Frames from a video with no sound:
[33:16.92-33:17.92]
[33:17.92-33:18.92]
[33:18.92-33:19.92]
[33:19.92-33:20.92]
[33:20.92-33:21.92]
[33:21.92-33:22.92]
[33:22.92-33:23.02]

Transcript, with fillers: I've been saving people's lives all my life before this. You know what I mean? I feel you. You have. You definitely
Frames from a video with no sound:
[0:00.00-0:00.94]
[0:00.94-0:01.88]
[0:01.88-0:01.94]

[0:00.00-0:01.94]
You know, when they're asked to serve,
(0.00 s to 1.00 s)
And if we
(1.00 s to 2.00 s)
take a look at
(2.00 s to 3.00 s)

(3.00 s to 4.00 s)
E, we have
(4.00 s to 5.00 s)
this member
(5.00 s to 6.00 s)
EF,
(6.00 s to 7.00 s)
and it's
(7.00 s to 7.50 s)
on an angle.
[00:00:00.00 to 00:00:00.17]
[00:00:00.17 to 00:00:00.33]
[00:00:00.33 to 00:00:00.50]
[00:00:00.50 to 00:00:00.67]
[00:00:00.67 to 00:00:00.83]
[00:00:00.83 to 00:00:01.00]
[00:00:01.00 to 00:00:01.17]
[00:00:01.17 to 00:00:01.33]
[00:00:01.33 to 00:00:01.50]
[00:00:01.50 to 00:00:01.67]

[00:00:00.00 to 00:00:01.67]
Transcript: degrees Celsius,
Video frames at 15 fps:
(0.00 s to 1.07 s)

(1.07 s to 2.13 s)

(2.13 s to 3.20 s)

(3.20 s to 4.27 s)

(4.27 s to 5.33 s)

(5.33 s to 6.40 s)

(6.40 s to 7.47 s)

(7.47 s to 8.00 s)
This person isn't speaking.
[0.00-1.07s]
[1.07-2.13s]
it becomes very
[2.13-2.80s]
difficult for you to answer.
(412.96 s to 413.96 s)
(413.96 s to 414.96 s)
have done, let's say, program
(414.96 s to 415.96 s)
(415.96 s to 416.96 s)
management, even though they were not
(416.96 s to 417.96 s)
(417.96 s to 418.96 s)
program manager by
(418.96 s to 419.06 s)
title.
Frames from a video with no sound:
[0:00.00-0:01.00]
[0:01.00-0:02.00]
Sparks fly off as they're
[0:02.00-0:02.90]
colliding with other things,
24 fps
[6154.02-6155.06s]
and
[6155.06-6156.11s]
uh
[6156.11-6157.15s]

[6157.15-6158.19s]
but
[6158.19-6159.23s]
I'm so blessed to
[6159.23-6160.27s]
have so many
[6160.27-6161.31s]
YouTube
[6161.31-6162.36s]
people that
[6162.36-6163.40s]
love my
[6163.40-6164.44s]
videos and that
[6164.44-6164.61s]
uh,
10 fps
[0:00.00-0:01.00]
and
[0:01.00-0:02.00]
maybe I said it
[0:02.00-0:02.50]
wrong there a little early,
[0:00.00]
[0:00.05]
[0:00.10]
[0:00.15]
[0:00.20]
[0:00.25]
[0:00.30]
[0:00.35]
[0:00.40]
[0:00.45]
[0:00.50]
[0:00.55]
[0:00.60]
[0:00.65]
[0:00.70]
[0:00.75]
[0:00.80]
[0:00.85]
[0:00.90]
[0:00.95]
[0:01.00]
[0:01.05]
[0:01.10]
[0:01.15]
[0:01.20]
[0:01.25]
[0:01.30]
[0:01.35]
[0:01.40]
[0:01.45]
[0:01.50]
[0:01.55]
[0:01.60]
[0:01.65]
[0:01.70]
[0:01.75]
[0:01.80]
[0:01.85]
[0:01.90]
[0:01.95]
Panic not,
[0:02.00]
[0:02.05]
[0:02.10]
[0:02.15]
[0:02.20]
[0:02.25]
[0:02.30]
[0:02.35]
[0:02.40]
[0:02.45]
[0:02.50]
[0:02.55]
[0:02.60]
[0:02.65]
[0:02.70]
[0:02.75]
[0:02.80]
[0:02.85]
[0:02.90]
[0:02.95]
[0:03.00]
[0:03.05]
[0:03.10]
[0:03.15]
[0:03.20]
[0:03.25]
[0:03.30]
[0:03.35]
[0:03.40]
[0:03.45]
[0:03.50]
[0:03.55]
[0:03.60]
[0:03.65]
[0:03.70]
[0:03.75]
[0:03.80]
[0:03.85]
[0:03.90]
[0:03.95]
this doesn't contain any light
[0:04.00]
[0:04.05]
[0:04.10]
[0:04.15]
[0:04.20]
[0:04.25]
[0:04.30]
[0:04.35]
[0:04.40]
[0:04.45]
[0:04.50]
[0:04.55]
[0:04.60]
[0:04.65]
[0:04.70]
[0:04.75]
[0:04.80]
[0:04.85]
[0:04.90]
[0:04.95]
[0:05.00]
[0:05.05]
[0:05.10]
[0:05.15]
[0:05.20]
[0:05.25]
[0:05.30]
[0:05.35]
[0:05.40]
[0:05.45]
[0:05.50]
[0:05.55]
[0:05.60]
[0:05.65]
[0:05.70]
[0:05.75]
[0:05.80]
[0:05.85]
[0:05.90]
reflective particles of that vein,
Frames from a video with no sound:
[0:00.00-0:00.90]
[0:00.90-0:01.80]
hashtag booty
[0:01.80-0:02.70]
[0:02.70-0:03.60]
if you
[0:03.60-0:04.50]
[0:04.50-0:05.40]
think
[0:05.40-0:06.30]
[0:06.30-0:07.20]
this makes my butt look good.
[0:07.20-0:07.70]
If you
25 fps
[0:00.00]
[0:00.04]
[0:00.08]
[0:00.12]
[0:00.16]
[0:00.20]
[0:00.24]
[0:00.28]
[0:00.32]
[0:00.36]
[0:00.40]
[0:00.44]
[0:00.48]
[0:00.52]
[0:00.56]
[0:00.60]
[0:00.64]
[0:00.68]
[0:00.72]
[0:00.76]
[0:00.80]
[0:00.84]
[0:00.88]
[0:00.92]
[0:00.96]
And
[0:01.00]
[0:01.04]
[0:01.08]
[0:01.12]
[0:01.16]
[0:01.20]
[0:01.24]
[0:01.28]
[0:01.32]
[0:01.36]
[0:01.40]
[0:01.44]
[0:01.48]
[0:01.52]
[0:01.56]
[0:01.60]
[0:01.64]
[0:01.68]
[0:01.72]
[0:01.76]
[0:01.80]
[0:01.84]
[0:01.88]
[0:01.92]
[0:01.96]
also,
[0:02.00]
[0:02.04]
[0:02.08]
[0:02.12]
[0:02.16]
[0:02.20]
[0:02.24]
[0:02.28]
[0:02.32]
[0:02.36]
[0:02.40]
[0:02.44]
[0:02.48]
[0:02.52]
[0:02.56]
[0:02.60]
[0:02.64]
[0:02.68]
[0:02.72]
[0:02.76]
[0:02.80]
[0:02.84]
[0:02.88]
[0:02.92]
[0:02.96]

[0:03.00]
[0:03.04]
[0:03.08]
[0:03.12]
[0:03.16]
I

- Task item: Set down exactly the lines from the start of the records to the line with "[00:00:01.33 to 00:00:01.50]". Include that line, and add nothing more.

- Response to the exercise:
Frames from a video with no sound:
[33:16.92-33:17.92]
[33:17.92-33:18.92]
[33:18.92-33:19.92]
[33:19.92-33:20.92]
[33:20.92-33:21.92]
[33:21.92-33:22.92]
[33:22.92-33:23.02]

Transcript, with fillers: I've been saving people's lives all my life before this. You know what I mean? I feel you. You have. You definitely
Frames from a video with no sound:
[0:00.00-0:00.94]
[0:00.94-0:01.88]
[0:01.88-0:01.94]

[0:00.00-0:01.94]
You know, when they're asked to serve,
(0.00 s to 1.00 s)
And if we
(1.00 s to 2.00 s)
take a look at
(2.00 s to 3.00 s)

(3.00 s to 4.00 s)
E, we have
(4.00 s to 5.00 s)
this member
(5.00 s to 6.00 s)
EF,
(6.00 s to 7.00 s)
and it's
(7.00 s to 7.50 s)
on an angle.
[00:00:00.00 to 00:00:00.17]
[00:00:00.17 to 00:00:00.33]
[00:00:00.33 to 00:00:00.50]
[00:00:00.50 to 00:00:00.67]
[00:00:00.67 to 00:00:00.83]
[00:00:00.83 to 00:00:01.00]
[00:00:01.00 to 00:00:01.17]
[00:00:01.17 to 00:00:01.33]
[00:00:01.33 to 00:00:01.50]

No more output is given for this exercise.